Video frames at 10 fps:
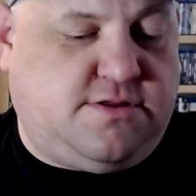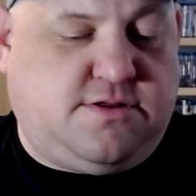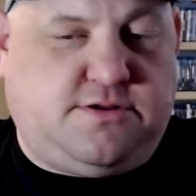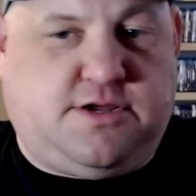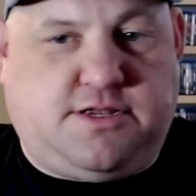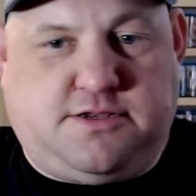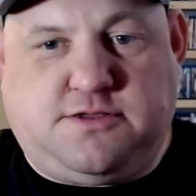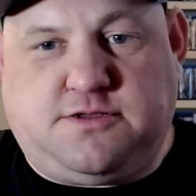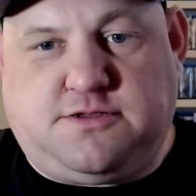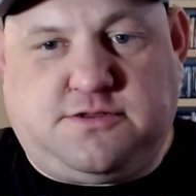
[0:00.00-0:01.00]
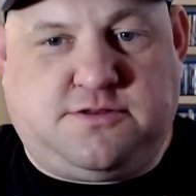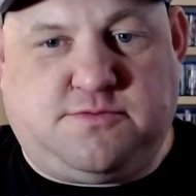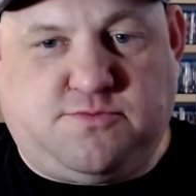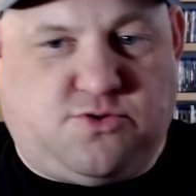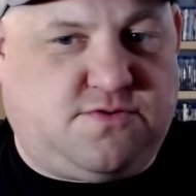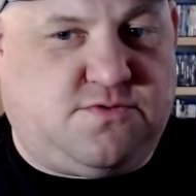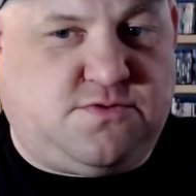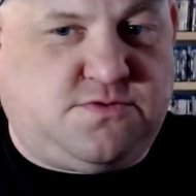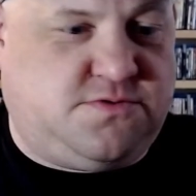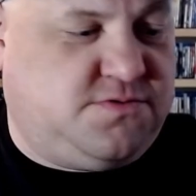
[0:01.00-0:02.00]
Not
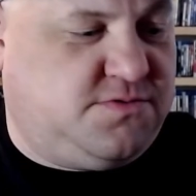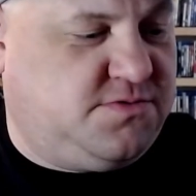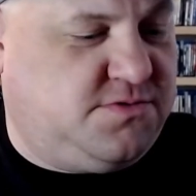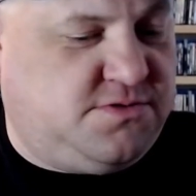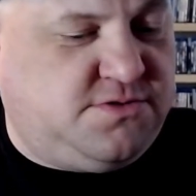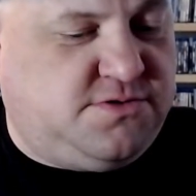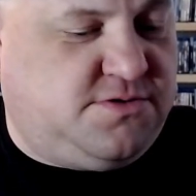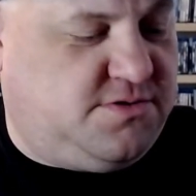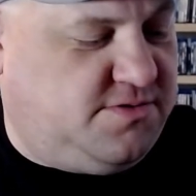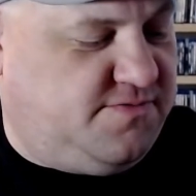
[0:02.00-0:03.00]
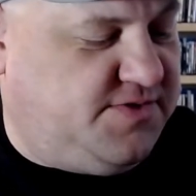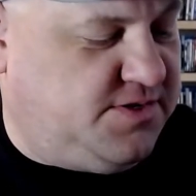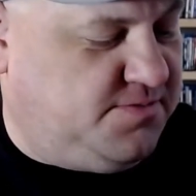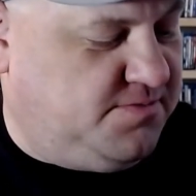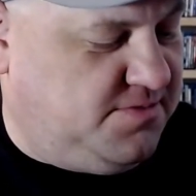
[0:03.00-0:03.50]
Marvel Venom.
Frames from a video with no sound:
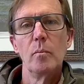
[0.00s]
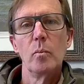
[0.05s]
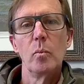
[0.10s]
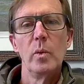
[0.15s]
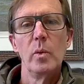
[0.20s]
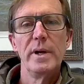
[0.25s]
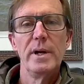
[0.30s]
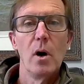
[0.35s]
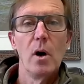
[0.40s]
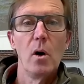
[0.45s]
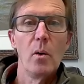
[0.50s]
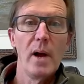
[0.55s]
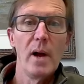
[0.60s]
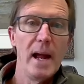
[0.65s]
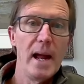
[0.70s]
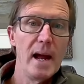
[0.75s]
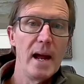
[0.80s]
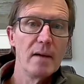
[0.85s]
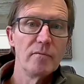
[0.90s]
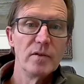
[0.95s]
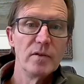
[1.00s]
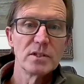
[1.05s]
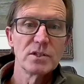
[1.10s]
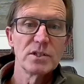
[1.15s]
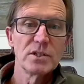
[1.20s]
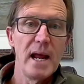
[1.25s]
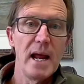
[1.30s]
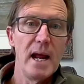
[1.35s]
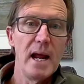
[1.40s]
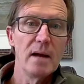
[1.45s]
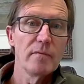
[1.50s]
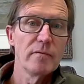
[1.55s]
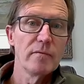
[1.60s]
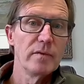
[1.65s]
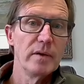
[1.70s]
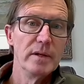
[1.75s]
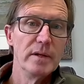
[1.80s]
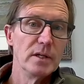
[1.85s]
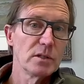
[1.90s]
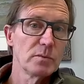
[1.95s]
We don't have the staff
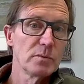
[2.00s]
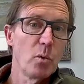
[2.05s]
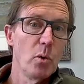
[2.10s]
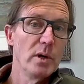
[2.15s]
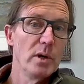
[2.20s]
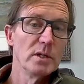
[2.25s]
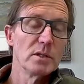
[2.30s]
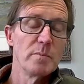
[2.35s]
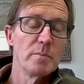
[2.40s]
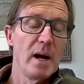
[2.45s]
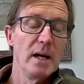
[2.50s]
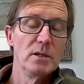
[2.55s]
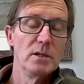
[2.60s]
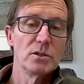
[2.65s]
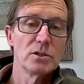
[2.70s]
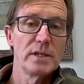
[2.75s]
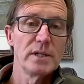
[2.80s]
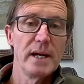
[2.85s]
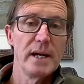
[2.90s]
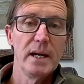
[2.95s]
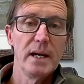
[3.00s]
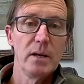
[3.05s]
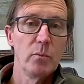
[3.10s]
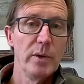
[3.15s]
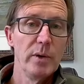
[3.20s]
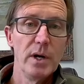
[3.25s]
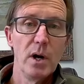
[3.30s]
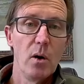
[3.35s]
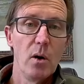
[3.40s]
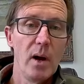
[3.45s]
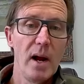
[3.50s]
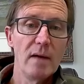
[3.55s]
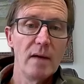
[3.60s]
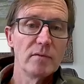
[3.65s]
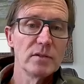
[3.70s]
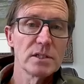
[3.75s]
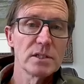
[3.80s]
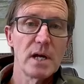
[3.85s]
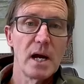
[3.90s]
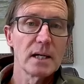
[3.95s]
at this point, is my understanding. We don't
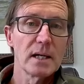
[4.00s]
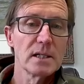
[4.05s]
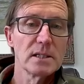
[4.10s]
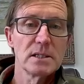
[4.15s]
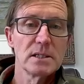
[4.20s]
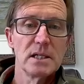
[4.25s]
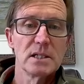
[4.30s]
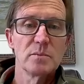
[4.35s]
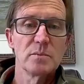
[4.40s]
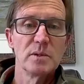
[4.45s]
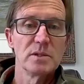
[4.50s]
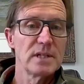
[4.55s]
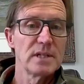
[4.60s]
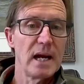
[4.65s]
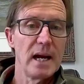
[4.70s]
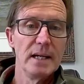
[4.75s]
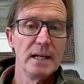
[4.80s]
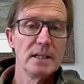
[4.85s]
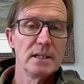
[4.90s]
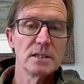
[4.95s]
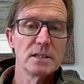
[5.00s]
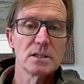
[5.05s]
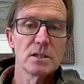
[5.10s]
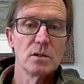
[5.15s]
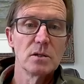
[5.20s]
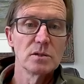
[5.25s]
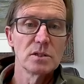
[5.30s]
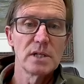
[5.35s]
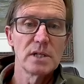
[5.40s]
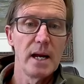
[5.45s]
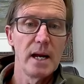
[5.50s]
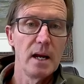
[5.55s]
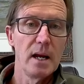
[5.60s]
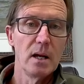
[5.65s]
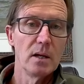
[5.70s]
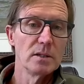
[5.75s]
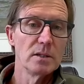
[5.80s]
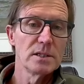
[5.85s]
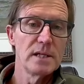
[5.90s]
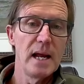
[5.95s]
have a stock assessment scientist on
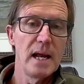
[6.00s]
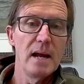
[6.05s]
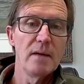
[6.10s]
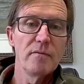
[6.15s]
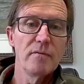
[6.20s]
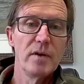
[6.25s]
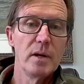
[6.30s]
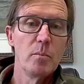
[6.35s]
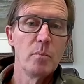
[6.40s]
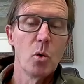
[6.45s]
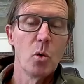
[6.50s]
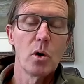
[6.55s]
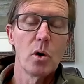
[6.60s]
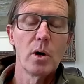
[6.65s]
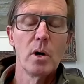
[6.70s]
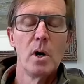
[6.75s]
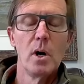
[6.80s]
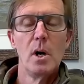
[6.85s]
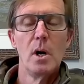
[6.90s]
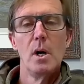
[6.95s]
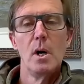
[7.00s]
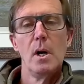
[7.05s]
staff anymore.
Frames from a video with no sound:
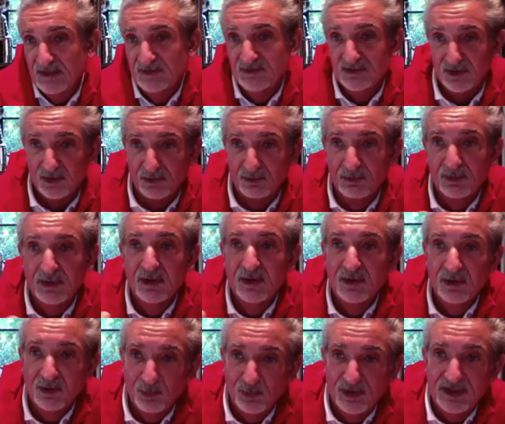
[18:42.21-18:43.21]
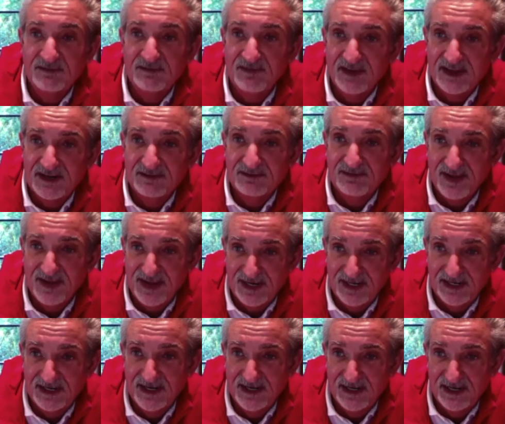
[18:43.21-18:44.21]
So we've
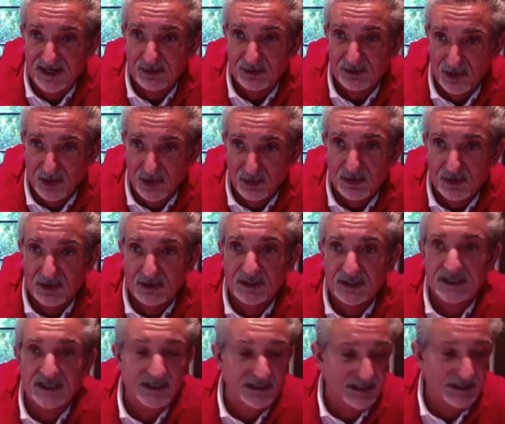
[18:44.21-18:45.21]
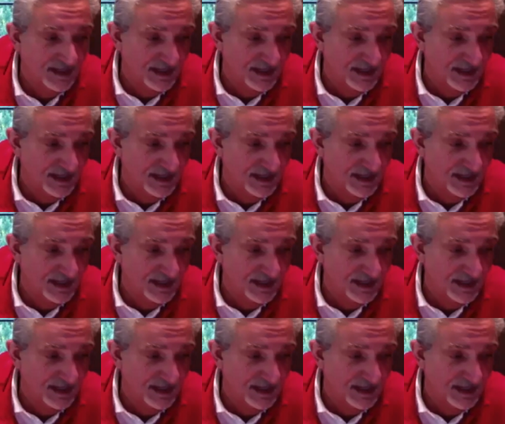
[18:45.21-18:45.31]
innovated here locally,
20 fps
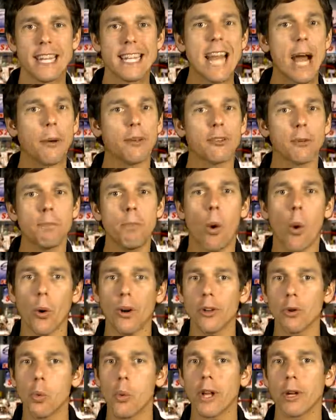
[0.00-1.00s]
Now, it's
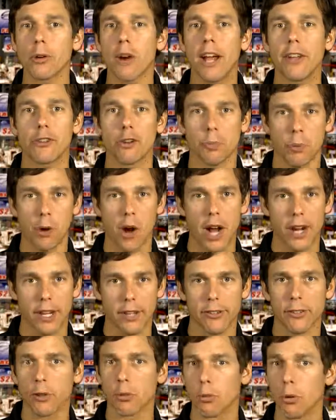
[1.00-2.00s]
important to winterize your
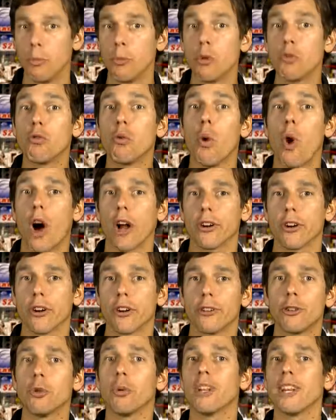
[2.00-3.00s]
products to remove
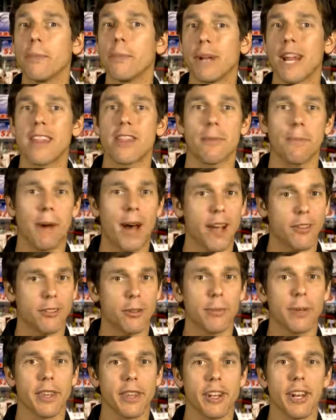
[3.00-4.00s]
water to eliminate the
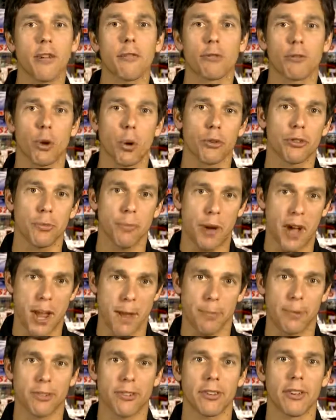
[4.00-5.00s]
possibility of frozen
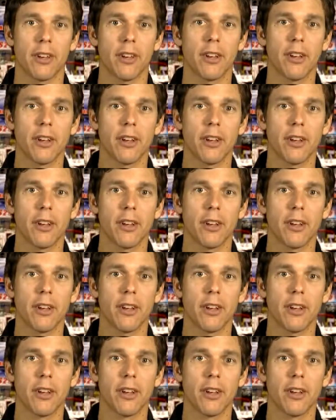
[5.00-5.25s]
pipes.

※

Assignment: Your answer should be an exact copy of the entries above, with no images included.

The answer:
Video frames at 10 fps:
[0:00.00-0:01.00]
[0:01.00-0:02.00]
Not
[0:02.00-0:03.00]
[0:03.00-0:03.50]
Marvel Venom.
Frames from a video with no sound:
[0.00s]
[0.05s]
[0.10s]
[0.15s]
[0.20s]
[0.25s]
[0.30s]
[0.35s]
[0.40s]
[0.45s]
[0.50s]
[0.55s]
[0.60s]
[0.65s]
[0.70s]
[0.75s]
[0.80s]
[0.85s]
[0.90s]
[0.95s]
[1.00s]
[1.05s]
[1.10s]
[1.15s]
[1.20s]
[1.25s]
[1.30s]
[1.35s]
[1.40s]
[1.45s]
[1.50s]
[1.55s]
[1.60s]
[1.65s]
[1.70s]
[1.75s]
[1.80s]
[1.85s]
[1.90s]
[1.95s]
We don't have the staff
[2.00s]
[2.05s]
[2.10s]
[2.15s]
[2.20s]
[2.25s]
[2.30s]
[2.35s]
[2.40s]
[2.45s]
[2.50s]
[2.55s]
[2.60s]
[2.65s]
[2.70s]
[2.75s]
[2.80s]
[2.85s]
[2.90s]
[2.95s]
[3.00s]
[3.05s]
[3.10s]
[3.15s]
[3.20s]
[3.25s]
[3.30s]
[3.35s]
[3.40s]
[3.45s]
[3.50s]
[3.55s]
[3.60s]
[3.65s]
[3.70s]
[3.75s]
[3.80s]
[3.85s]
[3.90s]
[3.95s]
at this point, is my understanding. We don't
[4.00s]
[4.05s]
[4.10s]
[4.15s]
[4.20s]
[4.25s]
[4.30s]
[4.35s]
[4.40s]
[4.45s]
[4.50s]
[4.55s]
[4.60s]
[4.65s]
[4.70s]
[4.75s]
[4.80s]
[4.85s]
[4.90s]
[4.95s]
[5.00s]
[5.05s]
[5.10s]
[5.15s]
[5.20s]
[5.25s]
[5.30s]
[5.35s]
[5.40s]
[5.45s]
[5.50s]
[5.55s]
[5.60s]
[5.65s]
[5.70s]
[5.75s]
[5.80s]
[5.85s]
[5.90s]
[5.95s]
have a stock assessment scientist on
[6.00s]
[6.05s]
[6.10s]
[6.15s]
[6.20s]
[6.25s]
[6.30s]
[6.35s]
[6.40s]
[6.45s]
[6.50s]
[6.55s]
[6.60s]
[6.65s]
[6.70s]
[6.75s]
[6.80s]
[6.85s]
[6.90s]
[6.95s]
[7.00s]
[7.05s]
staff anymore.
Frames from a video with no sound:
[18:42.21-18:43.21]
[18:43.21-18:44.21]
So we've
[18:44.21-18:45.21]
[18:45.21-18:45.31]
innovated here locally,
20 fps
[0.00-1.00s]
Now, it's
[1.00-2.00s]
important to winterize your
[2.00-3.00s]
products to remove
[3.00-4.00s]
water to eliminate the
[4.00-5.00s]
possibility of frozen
[5.00-5.25s]
pipes.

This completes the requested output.